Chapitre 9

C'est une chose difficile à changer, en tout domaine, que l'habitude.

1. C'est en effet une chose qui nous laisse sans ressource que l'habitude, en tout domaine, tant elle a de puissance pour attirer à elle, entraîner l'âme et présenter une apparence de bien, du moment qu'on a contracté par l'accoutumance une disposition et un attachement passionnel. Et il n'est rien dont la fuite s'impose à la nature, qui ne puisse, une fois passé en habitude, paraître digne d'intérêt et de choix. De cette affirmation, la vie humaine fournit une preuve : les peuples sont si nombreux qu'ils ne s'intéressent pas unanimement aux mêmes choses; différentes sont celles auxquelles ils trouvent de la beauté et du prix, car c'est l'habitude qui suscite en chacun l'intérêt pour une chose et son désir. Et non seulement entre les peuples, on peut voir un tel contraste au sujet des mêmes occupations, admirées par les uns, dénigrées par les autres, mais aussi dans le même peuple, la même ville et famille, on peut voir une grande différence qui vient à chacun de l'habitude. Ainsi des frères jumeaux, entrés ensemble dans l'existence, ont-ils été très souvent séparés l'un de l'autre, dans la vie par leurs occupations : rien encore d'étonnant à cela puisque même chaque homme pris en particulier ne porte pas le même jugement la plupart du temps sur le même objet; mais selon qu'il est influencé en chaque cas par l'habitude. Et pour ne pas nous éloigner de notre sujet, nous en avons connu beaucoup qui, dès leur premier âge, se montrèrent très amoureux de la chasteté, qui commencèrent de mener une vie souillée, du jour où la participation aux voluptés leur sembla légale et permise. Une fois en effet qu'ils furent en possession d'une telle expérience, après avoir retourné toute leur puissance de désir vers ces choses selon notre exemple du courant d'eau, et dérivé l'élan de leur pensée des réalités divines vers les objets bas et matériels, ils ouvrirent tout grand aux passions le champ de leur intérieur, au point de cesser tout mouvement vers les réalités d'en haut et de voir se dessécher complètement ce désir, dont le cours inversé s'est porté vers les passions.

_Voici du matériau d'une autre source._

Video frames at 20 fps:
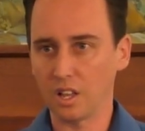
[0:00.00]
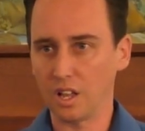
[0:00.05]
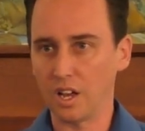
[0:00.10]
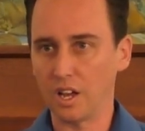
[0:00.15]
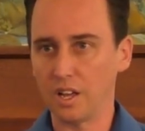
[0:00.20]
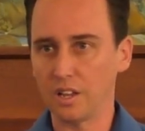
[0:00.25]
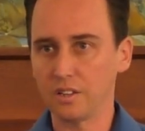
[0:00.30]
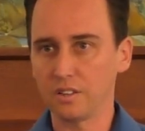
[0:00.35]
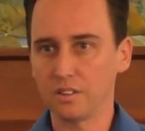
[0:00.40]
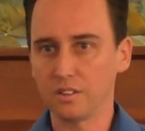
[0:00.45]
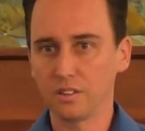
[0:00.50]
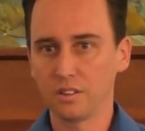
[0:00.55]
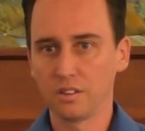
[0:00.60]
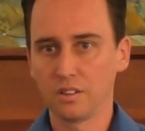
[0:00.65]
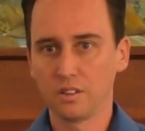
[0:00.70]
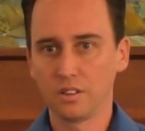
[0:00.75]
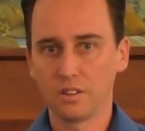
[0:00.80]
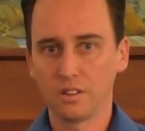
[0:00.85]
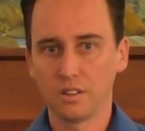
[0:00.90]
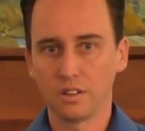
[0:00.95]
lot
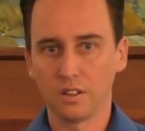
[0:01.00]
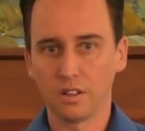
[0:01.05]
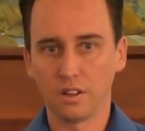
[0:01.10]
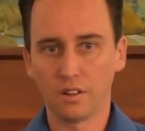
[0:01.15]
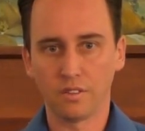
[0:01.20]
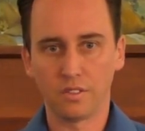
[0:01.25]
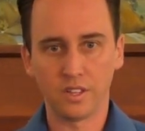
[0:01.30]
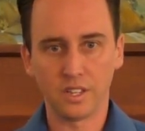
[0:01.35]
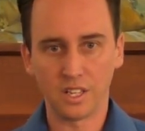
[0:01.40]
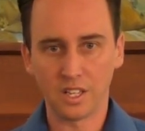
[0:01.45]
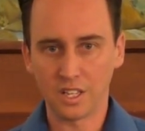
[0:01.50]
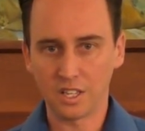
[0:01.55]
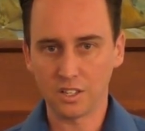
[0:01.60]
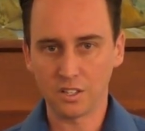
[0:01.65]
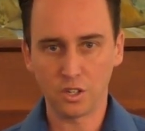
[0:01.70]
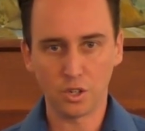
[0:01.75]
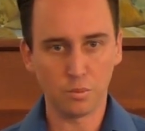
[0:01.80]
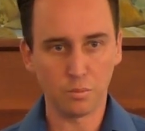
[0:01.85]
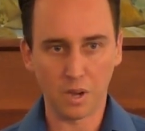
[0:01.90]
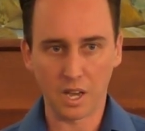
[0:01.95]
of the
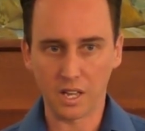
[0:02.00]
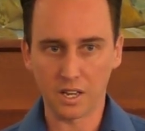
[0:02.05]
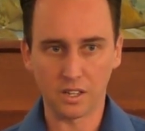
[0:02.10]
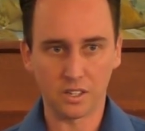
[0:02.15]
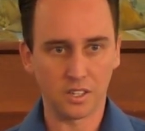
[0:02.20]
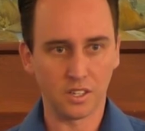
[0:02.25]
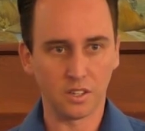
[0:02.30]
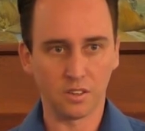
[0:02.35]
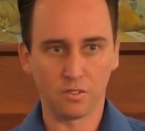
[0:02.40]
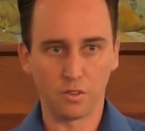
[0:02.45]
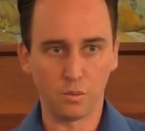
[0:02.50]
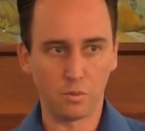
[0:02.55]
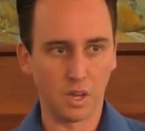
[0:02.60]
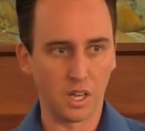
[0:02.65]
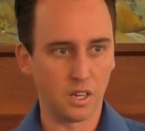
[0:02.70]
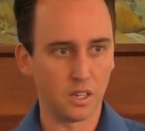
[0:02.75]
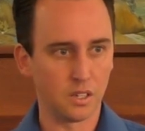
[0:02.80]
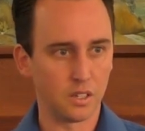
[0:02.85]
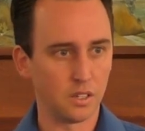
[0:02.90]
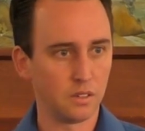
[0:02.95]
inhumanity of humanity.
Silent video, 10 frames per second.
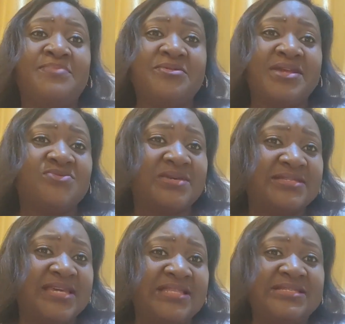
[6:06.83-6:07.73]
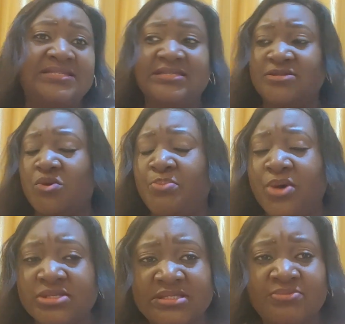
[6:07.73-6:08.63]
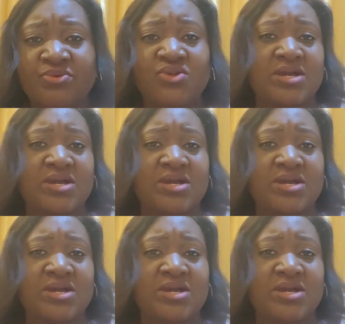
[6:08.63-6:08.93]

parents were saying this is not possible,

C'est pourquoi nous pensons que les gens plus faibles ont avantage à se réfugier dans la virginité comme dans une citadelle sure, à ne pas susciter de tentations contre eux-mêmes en descendant dans le fatal engrenage de cette vie, à s'attaquer à ceux qui luttent contre la loi de notre raison au moyen des passions de la chair, et à courir un risque en se souciant non des bornes d'une terre ou de la perte des biens ou de quelque autre des sollicitudes de cette vie, mais de l'espérance qui passe avant tout. Il n'est pas possible en effet à celui qui a détourné sa pensée vers ce monde, assumé les soucis d'ici-bas et pris pour tâche de plaire aux hommes, il n'est pas possible qu'il arrive au plein accomplissement du grand et premier commandement du Seigneur, qui dit d'aimer Dieu de tout son coeur et de tout son pouvoir. Comment en effet quelqu'un aimera-t-il Dieu de tout son coeur, quand il partage celui-ci entre Dieu et le monde, et que, dérobant l'amour à Dieu seul, il le gaspille en passions humaines ? En effet a l'homme non marié a souci des affaires du Seigneur et l'homme marié a souci des affaires du monde. Mais si le combat contre les voluptés semble pénible, que chacun prenne de l'assurance car en cette matière l'habitude n'est pas d'un mince secours : dans les choses apparemment les plus difficiles, elle fait trouver du plaisir si l'on persévère, le plaisir le plus noble et le plus pur, tel que l'homme, du moins l'homme sensé, trouve plus de dignité à s'y attacher qu'à devenir à force de mesquineries dans les choses basses, étranger à ce qui est véritablement grand et surpasse toute intelligence.